Segment Start: DATA SECTION

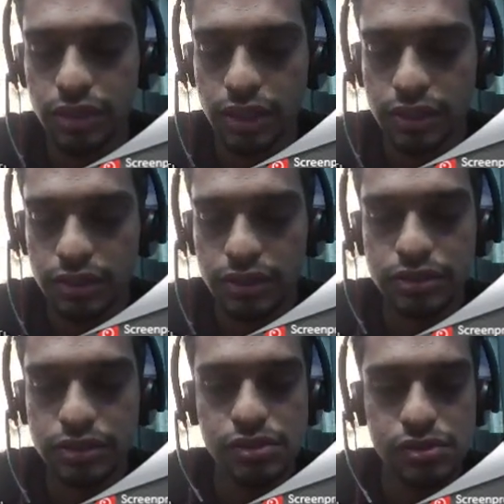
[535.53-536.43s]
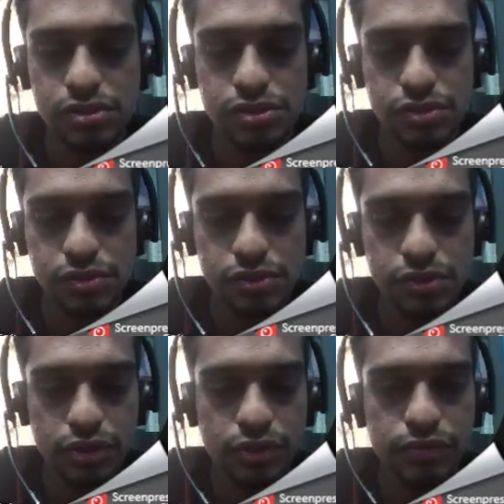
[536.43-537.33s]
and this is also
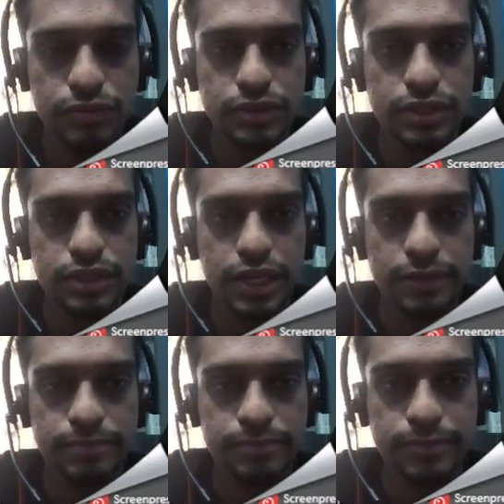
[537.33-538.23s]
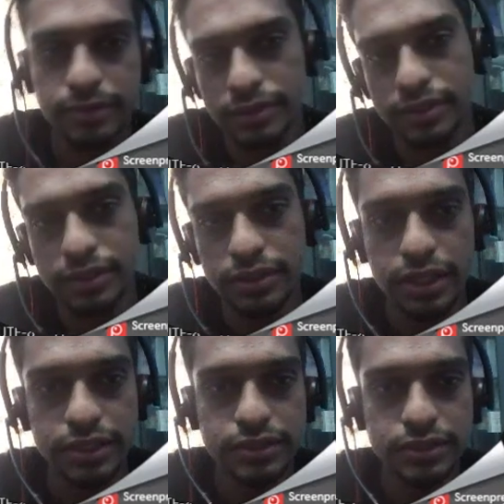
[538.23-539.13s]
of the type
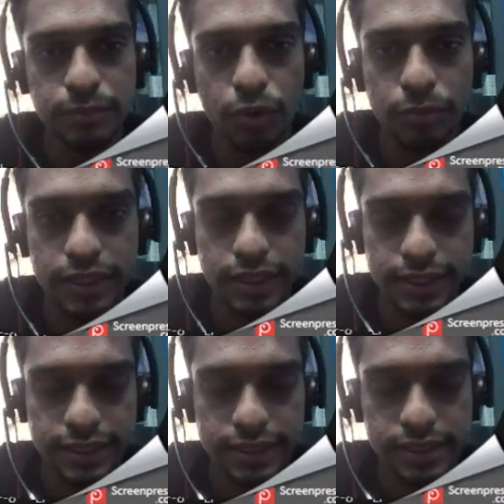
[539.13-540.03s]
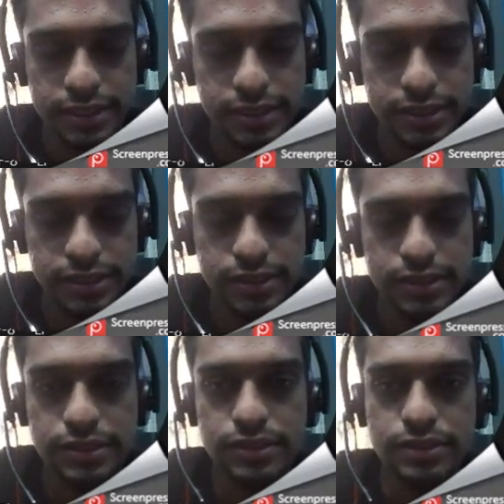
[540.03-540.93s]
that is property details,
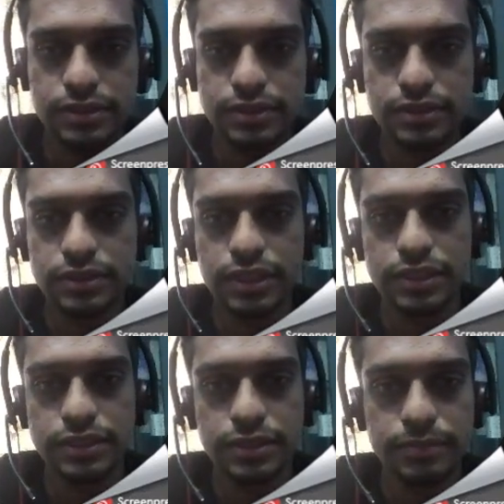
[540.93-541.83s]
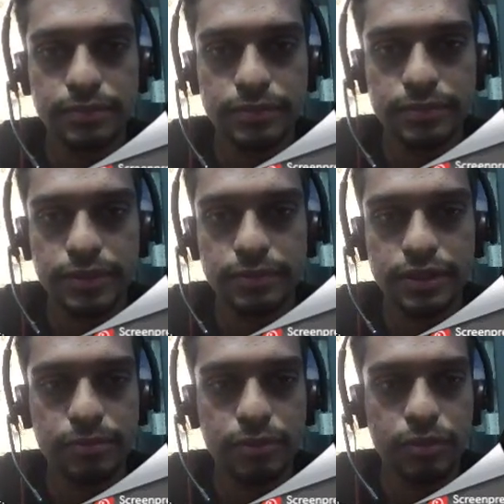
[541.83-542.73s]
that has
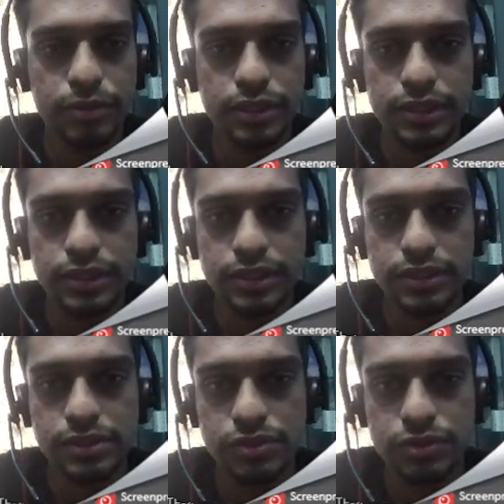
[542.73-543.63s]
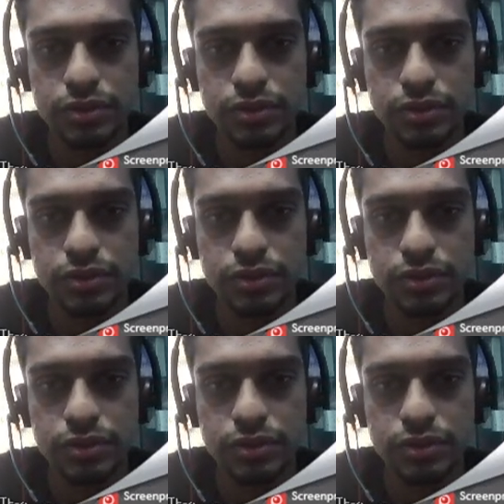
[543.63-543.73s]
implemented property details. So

Segment End: DATA SECTION

(DIRECTIONS FOR THIS TASK) Pictures stay out; repeat all the rest of the records exactly.

(SOLUTION FOR THIS EXERCISE)
[535.53-536.43s]
[536.43-537.33s]
and this is also
[537.33-538.23s]
[538.23-539.13s]
of the type
[539.13-540.03s]
[540.03-540.93s]
that is property details,
[540.93-541.83s]
[541.83-542.73s]
that has
[542.73-543.63s]
[543.63-543.73s]
implemented property details. So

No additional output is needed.